(Data records)
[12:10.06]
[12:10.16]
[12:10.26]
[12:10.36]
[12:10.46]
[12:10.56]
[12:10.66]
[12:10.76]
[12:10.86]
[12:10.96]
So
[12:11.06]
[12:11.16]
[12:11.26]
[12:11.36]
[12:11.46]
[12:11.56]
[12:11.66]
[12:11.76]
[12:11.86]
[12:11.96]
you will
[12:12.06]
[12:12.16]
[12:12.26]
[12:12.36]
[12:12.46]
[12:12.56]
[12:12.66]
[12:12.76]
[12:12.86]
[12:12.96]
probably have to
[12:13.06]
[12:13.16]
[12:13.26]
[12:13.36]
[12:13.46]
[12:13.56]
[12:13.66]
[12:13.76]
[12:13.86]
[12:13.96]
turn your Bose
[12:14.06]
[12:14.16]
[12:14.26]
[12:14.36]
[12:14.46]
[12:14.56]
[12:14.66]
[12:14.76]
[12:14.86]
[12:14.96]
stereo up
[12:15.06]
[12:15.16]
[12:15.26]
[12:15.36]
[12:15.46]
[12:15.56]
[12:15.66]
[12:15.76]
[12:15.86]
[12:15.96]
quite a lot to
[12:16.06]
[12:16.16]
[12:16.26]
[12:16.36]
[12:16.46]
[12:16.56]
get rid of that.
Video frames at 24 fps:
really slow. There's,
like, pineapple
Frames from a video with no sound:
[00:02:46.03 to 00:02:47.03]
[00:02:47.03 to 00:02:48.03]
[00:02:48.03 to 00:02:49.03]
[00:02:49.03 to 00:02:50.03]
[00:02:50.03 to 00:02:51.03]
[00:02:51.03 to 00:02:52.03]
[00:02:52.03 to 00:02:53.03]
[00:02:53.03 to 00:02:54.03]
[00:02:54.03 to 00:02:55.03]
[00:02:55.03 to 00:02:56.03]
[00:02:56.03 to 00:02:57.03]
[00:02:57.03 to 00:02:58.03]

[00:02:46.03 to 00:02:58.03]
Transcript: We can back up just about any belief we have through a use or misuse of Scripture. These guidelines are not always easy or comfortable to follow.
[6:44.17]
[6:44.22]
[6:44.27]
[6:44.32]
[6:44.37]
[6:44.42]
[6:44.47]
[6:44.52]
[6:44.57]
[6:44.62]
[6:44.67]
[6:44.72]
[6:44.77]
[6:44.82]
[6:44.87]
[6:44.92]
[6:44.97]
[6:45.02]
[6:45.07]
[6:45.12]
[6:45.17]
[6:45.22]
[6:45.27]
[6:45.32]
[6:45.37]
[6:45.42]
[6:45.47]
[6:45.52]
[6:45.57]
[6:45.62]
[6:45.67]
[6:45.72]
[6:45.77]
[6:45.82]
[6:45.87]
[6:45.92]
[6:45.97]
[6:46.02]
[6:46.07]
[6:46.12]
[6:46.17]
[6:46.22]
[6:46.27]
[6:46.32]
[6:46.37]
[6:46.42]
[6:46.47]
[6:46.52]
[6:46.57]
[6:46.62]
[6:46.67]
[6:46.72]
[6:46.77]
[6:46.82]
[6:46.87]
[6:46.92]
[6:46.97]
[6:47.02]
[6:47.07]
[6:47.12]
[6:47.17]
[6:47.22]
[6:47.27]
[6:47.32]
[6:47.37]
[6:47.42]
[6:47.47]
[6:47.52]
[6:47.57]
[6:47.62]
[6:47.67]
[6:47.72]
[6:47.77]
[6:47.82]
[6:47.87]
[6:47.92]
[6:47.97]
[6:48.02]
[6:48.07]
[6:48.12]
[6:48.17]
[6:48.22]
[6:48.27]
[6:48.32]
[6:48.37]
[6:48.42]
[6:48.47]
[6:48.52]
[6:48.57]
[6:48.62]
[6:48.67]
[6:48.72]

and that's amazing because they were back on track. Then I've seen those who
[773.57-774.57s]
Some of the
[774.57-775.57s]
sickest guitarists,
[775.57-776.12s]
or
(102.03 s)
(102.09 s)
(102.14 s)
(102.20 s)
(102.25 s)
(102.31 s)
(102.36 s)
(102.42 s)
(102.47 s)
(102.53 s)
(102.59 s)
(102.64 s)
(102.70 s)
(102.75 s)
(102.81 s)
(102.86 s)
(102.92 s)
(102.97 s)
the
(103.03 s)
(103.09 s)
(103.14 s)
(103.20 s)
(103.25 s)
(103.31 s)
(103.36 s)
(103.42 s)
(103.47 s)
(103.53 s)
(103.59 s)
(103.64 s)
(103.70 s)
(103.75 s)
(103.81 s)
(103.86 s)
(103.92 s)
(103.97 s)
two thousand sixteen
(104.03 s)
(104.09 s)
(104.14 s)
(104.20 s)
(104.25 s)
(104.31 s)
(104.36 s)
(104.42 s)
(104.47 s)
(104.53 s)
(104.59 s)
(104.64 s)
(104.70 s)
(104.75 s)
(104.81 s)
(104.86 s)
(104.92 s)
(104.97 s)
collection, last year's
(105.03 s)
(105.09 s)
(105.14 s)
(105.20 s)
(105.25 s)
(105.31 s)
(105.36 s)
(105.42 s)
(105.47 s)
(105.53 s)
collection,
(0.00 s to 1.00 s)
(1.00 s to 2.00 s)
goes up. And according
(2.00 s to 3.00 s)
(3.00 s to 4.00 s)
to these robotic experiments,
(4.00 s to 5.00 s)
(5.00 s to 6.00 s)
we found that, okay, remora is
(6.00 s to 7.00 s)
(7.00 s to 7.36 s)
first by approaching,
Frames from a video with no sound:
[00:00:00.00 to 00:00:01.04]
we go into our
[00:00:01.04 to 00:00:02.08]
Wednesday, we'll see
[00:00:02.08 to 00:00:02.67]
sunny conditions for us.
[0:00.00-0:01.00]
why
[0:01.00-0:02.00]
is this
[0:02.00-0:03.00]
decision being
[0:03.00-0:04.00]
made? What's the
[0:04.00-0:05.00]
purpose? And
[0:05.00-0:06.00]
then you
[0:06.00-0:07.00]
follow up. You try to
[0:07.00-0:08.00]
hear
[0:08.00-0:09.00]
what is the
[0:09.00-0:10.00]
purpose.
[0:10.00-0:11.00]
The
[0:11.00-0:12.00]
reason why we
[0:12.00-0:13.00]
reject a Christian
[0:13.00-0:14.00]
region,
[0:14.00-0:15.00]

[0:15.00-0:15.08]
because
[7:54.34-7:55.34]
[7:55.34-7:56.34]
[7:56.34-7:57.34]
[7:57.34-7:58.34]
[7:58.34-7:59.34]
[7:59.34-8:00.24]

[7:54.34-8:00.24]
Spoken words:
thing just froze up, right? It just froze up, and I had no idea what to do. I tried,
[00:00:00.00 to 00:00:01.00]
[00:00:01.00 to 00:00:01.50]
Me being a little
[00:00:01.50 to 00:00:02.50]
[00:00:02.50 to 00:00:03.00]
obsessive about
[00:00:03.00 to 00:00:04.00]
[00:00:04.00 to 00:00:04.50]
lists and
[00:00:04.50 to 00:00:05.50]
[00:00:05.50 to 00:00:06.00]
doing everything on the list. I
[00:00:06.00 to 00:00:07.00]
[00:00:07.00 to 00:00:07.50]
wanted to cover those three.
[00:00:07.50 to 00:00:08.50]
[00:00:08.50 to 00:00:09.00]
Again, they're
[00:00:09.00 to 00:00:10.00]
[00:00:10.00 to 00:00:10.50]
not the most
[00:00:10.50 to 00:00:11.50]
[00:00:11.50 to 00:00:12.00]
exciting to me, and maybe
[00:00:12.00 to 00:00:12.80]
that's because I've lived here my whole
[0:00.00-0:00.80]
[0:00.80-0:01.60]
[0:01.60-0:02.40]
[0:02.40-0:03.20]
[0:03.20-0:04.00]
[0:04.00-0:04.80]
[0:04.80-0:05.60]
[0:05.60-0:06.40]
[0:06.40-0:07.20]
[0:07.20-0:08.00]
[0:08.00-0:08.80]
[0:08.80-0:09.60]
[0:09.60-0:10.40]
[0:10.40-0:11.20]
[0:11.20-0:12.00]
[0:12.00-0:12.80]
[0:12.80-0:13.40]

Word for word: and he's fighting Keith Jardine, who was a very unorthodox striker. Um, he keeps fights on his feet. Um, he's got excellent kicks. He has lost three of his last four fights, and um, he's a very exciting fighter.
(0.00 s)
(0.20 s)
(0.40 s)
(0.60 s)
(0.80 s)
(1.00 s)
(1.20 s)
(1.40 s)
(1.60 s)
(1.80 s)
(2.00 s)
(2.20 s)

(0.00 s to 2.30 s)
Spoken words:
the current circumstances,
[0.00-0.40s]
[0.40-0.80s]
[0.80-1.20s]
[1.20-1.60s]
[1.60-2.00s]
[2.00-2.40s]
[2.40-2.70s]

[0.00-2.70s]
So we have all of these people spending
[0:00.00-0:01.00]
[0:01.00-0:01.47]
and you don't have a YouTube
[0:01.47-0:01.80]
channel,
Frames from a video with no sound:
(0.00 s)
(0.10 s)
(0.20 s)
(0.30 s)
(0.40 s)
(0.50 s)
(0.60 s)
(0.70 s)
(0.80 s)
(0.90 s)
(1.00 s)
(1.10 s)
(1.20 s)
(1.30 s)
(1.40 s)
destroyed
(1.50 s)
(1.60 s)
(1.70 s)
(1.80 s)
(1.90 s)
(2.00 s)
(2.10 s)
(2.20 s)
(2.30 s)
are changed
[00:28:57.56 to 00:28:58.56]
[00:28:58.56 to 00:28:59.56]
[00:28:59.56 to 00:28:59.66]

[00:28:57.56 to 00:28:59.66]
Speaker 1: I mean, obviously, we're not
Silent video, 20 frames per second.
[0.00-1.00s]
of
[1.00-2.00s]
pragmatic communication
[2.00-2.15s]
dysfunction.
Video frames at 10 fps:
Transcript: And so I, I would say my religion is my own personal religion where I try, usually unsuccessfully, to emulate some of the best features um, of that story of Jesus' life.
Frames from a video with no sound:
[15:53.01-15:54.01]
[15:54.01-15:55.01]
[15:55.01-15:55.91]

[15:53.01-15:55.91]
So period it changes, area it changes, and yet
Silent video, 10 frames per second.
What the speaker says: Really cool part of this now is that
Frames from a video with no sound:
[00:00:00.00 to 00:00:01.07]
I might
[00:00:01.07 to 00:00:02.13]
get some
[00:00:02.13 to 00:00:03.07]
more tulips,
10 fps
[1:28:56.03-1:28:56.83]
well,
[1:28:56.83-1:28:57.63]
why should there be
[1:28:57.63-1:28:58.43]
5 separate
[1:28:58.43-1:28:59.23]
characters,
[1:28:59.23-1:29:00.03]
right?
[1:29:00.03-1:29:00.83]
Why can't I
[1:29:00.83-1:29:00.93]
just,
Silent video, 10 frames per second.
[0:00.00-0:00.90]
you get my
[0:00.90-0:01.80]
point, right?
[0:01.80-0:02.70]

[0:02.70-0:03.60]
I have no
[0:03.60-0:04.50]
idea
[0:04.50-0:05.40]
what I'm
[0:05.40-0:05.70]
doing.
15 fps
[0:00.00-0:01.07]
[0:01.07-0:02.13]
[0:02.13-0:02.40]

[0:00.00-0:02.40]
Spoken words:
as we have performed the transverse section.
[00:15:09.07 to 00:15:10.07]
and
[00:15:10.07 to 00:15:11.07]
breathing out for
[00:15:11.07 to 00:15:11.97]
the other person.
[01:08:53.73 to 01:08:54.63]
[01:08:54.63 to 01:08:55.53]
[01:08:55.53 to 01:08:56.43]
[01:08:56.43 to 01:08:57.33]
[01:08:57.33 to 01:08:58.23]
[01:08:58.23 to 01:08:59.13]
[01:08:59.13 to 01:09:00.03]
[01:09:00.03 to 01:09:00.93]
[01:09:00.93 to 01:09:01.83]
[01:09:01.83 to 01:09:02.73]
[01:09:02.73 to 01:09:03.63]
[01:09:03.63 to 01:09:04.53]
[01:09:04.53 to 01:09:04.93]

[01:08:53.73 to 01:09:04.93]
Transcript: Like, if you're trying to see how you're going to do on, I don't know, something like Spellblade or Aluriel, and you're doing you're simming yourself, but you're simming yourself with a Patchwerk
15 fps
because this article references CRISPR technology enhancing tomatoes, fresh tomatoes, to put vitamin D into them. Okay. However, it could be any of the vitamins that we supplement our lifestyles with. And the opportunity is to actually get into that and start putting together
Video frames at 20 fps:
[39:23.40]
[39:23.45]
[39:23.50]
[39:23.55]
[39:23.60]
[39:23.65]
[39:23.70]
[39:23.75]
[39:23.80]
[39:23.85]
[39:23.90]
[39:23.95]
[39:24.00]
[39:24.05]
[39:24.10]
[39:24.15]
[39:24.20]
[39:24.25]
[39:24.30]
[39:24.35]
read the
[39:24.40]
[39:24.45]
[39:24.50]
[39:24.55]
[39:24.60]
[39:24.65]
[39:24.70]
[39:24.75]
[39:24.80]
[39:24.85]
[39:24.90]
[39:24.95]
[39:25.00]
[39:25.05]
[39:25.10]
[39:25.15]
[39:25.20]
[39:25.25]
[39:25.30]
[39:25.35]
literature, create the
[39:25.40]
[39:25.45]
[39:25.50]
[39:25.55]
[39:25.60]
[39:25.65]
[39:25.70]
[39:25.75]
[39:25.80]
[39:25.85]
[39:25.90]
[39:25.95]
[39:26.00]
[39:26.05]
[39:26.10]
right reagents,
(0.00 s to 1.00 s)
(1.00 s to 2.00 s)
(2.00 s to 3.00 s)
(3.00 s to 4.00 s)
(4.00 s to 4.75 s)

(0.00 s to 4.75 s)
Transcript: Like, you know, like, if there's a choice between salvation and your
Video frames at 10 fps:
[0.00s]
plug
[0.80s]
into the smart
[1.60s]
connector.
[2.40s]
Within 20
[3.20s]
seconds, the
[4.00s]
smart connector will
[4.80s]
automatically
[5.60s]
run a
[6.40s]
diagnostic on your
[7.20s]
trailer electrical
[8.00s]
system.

● Exercise: From the records above, extract exactly and only the lines that begin at the line with "[01:09:02.73 to 01:09:03.63]" and stop after the line with "Transcript: Like, if".

● Answer to this task:
[01:09:02.73 to 01:09:03.63]
[01:09:03.63 to 01:09:04.53]
[01:09:04.53 to 01:09:04.93]

[01:08:53.73 to 01:09:04.93]
Transcript: Like, if you're trying to see how you're going to do on, I don't know, something like Spellblade or Aluriel, and you're doing you're simming yourself, but you're simming yourself with a Patchwerk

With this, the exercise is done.